Stored data entries

________________________________________

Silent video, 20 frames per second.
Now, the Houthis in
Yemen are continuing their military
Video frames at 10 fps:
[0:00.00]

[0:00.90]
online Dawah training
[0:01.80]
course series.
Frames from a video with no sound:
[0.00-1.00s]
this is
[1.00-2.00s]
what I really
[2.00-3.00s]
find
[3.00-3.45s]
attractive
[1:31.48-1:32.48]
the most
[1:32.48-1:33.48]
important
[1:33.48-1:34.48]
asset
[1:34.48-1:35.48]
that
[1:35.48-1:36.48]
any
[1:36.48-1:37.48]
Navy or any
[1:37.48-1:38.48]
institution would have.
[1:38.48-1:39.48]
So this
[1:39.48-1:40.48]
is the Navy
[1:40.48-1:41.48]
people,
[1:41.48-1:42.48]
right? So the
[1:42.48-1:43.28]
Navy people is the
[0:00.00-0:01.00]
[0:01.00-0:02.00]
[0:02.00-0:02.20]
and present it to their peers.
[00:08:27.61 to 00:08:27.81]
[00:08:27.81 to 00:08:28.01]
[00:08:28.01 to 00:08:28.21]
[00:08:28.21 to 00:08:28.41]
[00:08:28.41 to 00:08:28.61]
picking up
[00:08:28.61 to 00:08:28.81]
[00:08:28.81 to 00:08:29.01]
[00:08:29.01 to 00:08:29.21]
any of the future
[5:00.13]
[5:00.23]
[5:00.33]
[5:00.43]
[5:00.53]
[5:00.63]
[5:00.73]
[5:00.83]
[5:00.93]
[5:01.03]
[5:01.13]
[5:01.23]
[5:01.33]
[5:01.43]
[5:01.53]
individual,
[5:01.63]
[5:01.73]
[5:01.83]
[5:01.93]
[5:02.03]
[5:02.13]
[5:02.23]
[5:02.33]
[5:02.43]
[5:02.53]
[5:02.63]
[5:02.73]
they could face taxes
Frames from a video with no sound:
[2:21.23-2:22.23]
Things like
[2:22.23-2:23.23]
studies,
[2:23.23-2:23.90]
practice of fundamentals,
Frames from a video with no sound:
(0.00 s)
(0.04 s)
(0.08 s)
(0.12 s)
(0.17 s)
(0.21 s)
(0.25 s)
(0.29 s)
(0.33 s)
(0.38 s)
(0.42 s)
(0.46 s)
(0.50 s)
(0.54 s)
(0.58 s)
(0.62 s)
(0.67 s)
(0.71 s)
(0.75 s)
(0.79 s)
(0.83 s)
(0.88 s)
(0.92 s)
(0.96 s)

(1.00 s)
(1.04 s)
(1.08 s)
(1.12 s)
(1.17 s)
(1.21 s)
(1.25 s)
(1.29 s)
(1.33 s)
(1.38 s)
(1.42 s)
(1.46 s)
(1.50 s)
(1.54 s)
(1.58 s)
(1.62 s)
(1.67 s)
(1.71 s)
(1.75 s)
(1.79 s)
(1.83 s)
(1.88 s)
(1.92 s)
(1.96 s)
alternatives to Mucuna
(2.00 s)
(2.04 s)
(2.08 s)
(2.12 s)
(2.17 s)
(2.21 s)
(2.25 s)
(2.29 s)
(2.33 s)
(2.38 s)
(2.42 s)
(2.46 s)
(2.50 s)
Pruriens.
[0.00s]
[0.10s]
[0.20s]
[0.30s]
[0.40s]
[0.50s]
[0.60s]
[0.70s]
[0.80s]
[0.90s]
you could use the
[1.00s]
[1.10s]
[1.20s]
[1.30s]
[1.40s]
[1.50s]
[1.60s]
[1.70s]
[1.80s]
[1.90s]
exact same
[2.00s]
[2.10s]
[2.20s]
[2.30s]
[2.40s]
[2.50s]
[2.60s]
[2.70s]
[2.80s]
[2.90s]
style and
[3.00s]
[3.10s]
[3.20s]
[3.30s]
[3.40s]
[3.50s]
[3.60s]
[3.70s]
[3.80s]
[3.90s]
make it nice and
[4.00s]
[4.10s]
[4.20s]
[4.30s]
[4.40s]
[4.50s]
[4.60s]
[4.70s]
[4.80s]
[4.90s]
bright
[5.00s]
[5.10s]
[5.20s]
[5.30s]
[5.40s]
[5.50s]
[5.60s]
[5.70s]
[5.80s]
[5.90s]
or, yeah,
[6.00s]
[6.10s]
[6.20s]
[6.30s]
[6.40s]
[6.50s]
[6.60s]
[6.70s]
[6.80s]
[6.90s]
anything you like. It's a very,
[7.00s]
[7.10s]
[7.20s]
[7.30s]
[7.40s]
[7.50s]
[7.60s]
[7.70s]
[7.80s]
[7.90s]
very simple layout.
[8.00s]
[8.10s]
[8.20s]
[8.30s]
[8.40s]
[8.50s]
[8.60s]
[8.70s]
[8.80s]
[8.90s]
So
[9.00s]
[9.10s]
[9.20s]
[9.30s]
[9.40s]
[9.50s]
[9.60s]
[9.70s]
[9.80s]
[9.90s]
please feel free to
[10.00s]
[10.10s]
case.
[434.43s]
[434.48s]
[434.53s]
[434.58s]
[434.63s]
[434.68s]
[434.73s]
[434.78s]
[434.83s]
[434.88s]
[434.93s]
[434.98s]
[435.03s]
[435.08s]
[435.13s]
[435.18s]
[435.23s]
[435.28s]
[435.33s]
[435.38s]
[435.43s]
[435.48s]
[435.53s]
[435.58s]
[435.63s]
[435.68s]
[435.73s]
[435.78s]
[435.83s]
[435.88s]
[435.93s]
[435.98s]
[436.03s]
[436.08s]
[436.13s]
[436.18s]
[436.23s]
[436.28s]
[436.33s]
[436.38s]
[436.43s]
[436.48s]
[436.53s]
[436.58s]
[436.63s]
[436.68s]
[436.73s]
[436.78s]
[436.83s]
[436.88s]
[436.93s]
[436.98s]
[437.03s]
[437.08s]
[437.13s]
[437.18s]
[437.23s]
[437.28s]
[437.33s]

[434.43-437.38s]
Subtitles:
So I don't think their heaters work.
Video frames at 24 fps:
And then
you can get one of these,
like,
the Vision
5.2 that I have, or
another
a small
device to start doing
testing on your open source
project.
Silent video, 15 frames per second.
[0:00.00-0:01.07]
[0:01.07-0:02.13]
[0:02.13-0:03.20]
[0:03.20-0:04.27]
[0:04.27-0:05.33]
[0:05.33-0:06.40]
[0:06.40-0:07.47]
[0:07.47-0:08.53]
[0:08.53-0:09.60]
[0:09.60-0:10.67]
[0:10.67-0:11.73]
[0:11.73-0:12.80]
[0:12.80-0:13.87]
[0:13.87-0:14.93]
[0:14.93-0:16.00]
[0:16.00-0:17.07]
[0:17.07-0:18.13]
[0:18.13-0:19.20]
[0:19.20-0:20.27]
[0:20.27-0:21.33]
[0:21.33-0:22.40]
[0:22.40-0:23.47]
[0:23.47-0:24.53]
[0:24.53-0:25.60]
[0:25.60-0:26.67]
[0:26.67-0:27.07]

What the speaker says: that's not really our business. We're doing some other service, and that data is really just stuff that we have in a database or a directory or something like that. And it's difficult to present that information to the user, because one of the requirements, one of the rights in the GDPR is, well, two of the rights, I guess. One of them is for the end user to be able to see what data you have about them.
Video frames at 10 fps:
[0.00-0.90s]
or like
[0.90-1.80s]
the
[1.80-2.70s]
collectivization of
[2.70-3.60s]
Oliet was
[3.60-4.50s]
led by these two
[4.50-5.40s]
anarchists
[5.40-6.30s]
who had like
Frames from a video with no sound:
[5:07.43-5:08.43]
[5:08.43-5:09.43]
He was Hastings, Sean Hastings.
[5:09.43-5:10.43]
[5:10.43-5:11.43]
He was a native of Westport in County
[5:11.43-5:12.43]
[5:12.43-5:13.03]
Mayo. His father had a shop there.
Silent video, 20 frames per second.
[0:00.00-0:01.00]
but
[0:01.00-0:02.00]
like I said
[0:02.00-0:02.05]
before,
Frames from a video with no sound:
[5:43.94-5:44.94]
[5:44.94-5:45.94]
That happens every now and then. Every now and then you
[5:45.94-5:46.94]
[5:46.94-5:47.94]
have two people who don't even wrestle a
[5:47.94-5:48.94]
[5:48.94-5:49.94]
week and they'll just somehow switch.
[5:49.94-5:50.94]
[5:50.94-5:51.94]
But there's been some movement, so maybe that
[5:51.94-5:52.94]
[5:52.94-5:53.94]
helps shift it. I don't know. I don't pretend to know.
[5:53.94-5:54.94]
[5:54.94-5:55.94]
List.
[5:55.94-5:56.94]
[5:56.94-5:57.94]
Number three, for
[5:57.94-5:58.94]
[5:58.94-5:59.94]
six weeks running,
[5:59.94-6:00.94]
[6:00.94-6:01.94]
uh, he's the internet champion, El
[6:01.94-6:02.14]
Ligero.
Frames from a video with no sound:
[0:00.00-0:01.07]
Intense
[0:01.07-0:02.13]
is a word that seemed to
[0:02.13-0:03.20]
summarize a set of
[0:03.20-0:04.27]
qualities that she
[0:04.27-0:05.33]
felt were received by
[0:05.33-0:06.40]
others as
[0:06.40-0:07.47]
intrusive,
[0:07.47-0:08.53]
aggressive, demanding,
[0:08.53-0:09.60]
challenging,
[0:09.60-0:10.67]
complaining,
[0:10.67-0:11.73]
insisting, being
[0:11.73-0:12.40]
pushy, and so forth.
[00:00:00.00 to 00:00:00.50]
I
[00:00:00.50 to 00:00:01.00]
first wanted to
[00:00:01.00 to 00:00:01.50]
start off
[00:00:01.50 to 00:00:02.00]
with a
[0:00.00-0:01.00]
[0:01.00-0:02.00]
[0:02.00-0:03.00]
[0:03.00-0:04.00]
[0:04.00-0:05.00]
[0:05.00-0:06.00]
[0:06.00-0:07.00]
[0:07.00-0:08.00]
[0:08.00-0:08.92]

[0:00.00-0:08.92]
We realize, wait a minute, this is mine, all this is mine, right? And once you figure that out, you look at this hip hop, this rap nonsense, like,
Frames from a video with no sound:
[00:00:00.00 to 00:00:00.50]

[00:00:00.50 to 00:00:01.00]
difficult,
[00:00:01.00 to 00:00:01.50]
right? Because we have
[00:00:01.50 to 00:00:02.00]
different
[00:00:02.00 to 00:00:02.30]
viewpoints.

________________________________________

Exercise goal:
What are the lines, exactly as written above, from the line with "Silent video, 15 frames per second." to the line with "[0:20.27-0:21.33]", both included? Output only those.

Answer below:
Silent video, 15 frames per second.
[0:00.00-0:01.07]
[0:01.07-0:02.13]
[0:02.13-0:03.20]
[0:03.20-0:04.27]
[0:04.27-0:05.33]
[0:05.33-0:06.40]
[0:06.40-0:07.47]
[0:07.47-0:08.53]
[0:08.53-0:09.60]
[0:09.60-0:10.67]
[0:10.67-0:11.73]
[0:11.73-0:12.80]
[0:12.80-0:13.87]
[0:13.87-0:14.93]
[0:14.93-0:16.00]
[0:16.00-0:17.07]
[0:17.07-0:18.13]
[0:18.13-0:19.20]
[0:19.20-0:20.27]
[0:20.27-0:21.33]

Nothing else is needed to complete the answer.